April 17, 2008

End of Term Approaches

Well, today was sort of a psychological roller coaster, which most likely means I am tired, which would also explain why I nearly passed out on my couch from the moment I got home. We had a meeting with the executive director this morning which ended up actually being a meeting with the entire level design faculty and the chair of the cohort coordinators. The meeting last about an hour and frustrated me more than anything. I mean I don't know what I expected, I don't really know what I could have expected. They openly recognized their mistakes with the transition between the course structures, did what little they could to alleviate some of the stress right now, and demonstrated that the following terms should be much more manageable.

Considering we've only a little more than two weeks left in the term, I don't think there's much more they could have done to help us now, and our professor has been more than willing to work with us to make our project more manageable so things shouldn't be that bad, and in a lot of ways they really aren't.

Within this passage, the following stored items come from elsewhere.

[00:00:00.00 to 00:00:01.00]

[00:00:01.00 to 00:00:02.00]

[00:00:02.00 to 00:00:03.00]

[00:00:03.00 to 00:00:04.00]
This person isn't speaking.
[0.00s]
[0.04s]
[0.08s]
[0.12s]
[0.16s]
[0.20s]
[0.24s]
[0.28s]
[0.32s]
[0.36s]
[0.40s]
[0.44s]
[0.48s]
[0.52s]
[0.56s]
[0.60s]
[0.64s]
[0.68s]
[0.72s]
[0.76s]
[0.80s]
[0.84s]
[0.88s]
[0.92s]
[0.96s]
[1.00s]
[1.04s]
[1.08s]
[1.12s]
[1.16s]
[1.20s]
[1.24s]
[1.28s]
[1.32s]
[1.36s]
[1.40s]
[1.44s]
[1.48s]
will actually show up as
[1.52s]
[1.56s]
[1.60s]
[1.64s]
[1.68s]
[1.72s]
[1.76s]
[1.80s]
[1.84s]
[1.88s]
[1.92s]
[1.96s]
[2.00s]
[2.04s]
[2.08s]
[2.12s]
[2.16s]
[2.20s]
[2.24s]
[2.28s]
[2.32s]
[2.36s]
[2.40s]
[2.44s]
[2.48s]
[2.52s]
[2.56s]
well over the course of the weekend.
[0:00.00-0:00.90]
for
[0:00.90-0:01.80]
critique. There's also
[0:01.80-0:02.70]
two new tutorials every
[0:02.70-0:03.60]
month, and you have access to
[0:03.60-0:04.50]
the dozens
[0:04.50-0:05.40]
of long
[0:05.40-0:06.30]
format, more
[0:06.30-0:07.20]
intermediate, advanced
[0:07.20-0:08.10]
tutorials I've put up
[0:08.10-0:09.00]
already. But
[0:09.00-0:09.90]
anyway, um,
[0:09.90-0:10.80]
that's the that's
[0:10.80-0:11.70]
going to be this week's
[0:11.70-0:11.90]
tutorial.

I don't know I guess it just felt like mostly a wasted hour of them apologizing and telling me things I already knew or at least (perhaps incorrectly) assumed. I guess things are just tight right now so taking an hour of team work time away is pretty costly all things considered. Anyway, I'm over it, it's clear that they are doing everything they can to help and I fully believe things will be better from here on, so that's good.

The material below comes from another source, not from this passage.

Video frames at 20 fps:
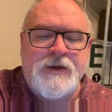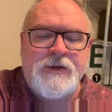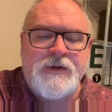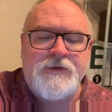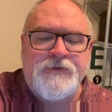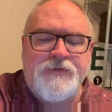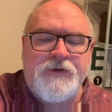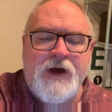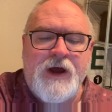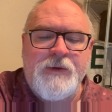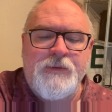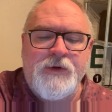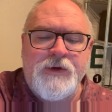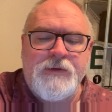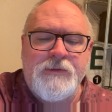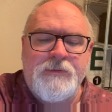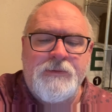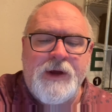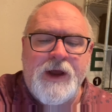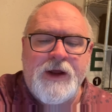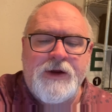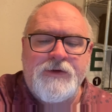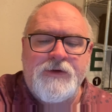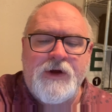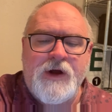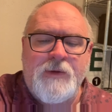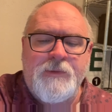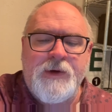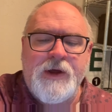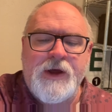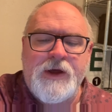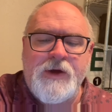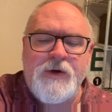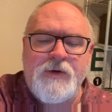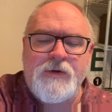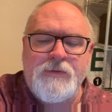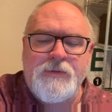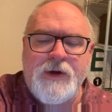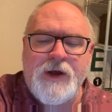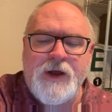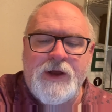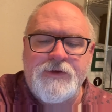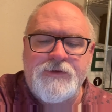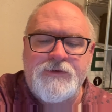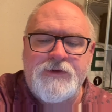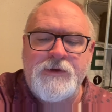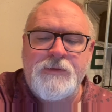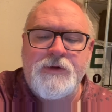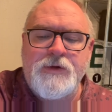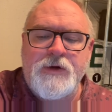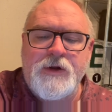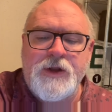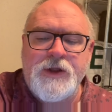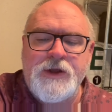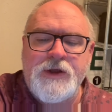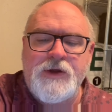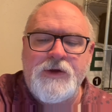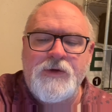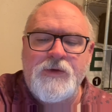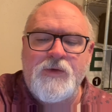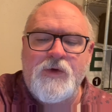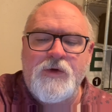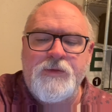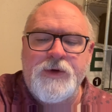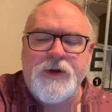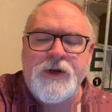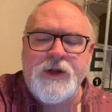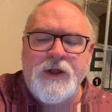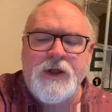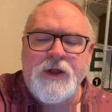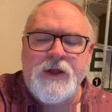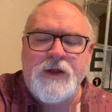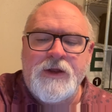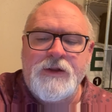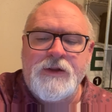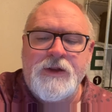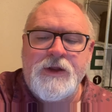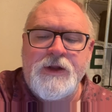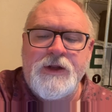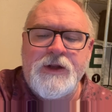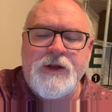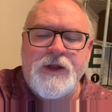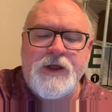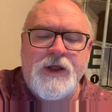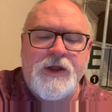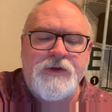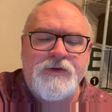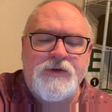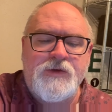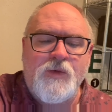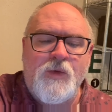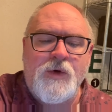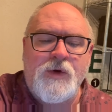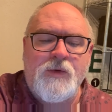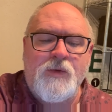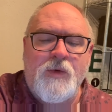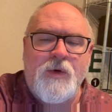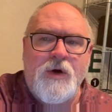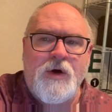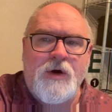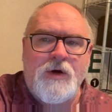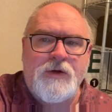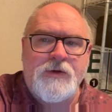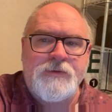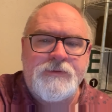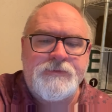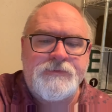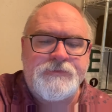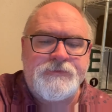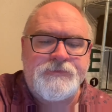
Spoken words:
the vibrant backdrop echoed by a similarly hued woman leaning against one wall.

The other sort of emotional dip was just looking at the schedule I've made for myself for the next five or so days. It's pretty ridiculous, but considering I have milestones in DFS and TGP next week, it's not terribly surprising. I talked to the professor about it and he urged me to cut down my scope wherever possible despite my clear opposition. I designed my level with five rooms in mind and their style and sequence all make sense, making it very difficult to cut out any of them at this point. He actually agreed that most of it was difficult to cut, but proposed a few minor cuts I could make now in order to finish the project for grading purposes, and then relatively easily work on when I had more time (over the long break for instance). I found this reasoning a bit more palatable so I am hoping to make some of these changes over the weekend, and hopefully save a bit of my sanity in the process.

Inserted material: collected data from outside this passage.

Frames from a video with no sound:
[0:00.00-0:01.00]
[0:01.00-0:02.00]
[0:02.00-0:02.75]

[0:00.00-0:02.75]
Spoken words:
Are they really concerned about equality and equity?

That's pretty much how things are going right now. Not really all that bad, just the constant workload can rather quickly drain you. I actually think things have gotten better, but I am still a bit drained from the beginning of the term and it all adds up. There's no class tomorrow morning so I should have time to work on a few things as well catch up on a little sleep and tonight I'm going to see if there aren't a few things I can take care of as well. On that note, I better get to it, night all!